┌──
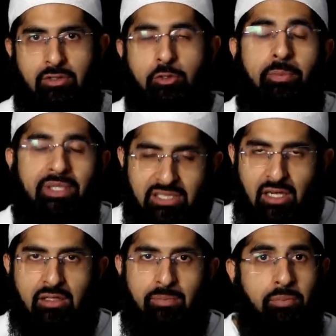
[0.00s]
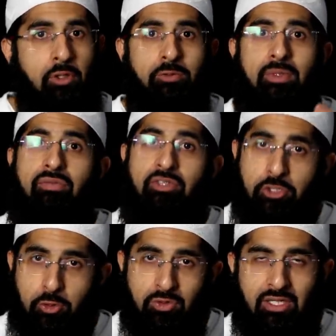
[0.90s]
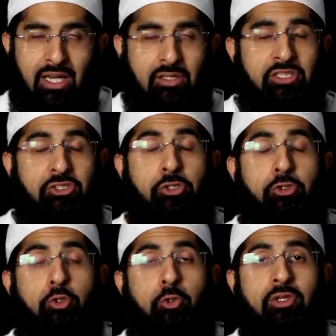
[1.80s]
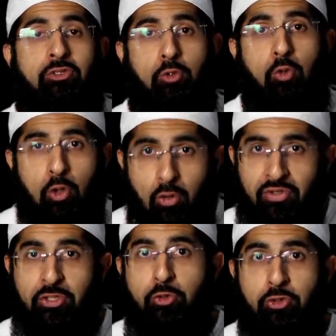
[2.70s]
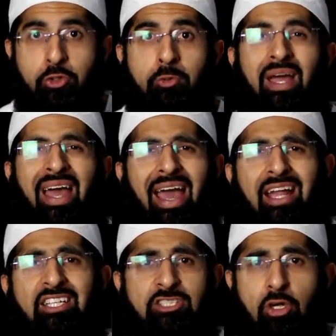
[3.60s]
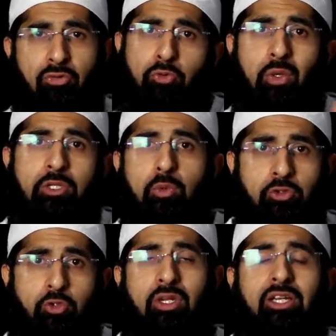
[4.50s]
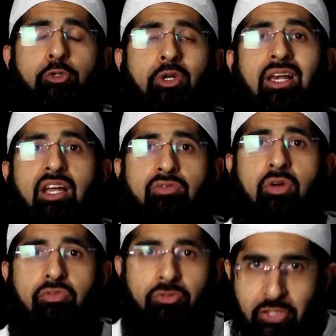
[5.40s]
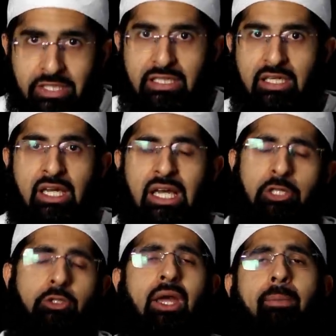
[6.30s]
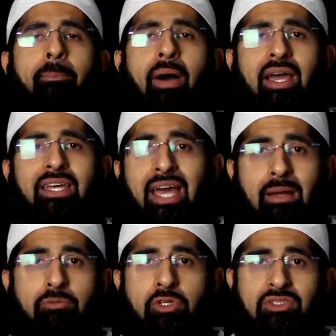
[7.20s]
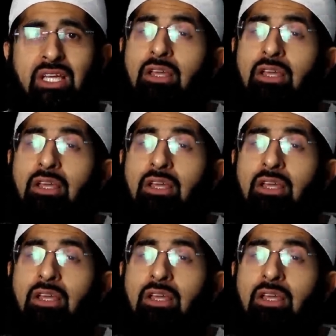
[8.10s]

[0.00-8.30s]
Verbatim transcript: You'll be done, possibly even shorter. Now there's tutorials all over YouTube. Any software you want to learn, you can learn for free. You can buy cameras.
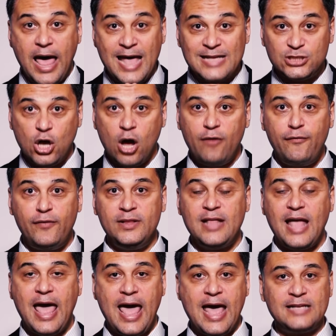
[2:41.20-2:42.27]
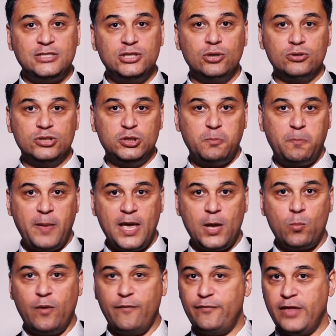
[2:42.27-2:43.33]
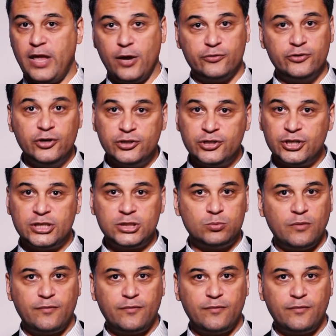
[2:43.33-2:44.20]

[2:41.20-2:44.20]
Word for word: as often as you speak with the recruiters,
└──
ABOUT THIS TASK: The reply should hold every line of the material above, unchanged, and no pictures.

TASK OUTPUT:
[0.00s]
[0.90s]
[1.80s]
[2.70s]
[3.60s]
[4.50s]
[5.40s]
[6.30s]
[7.20s]
[8.10s]

[0.00-8.30s]
Verbatim transcript: You'll be done, possibly even shorter. Now there's tutorials all over YouTube. Any software you want to learn, you can learn for free. You can buy cameras.
[2:41.20-2:42.27]
[2:42.27-2:43.33]
[2:43.33-2:44.20]

[2:41.20-2:44.20]
Word for word: as often as you speak with the recruiters,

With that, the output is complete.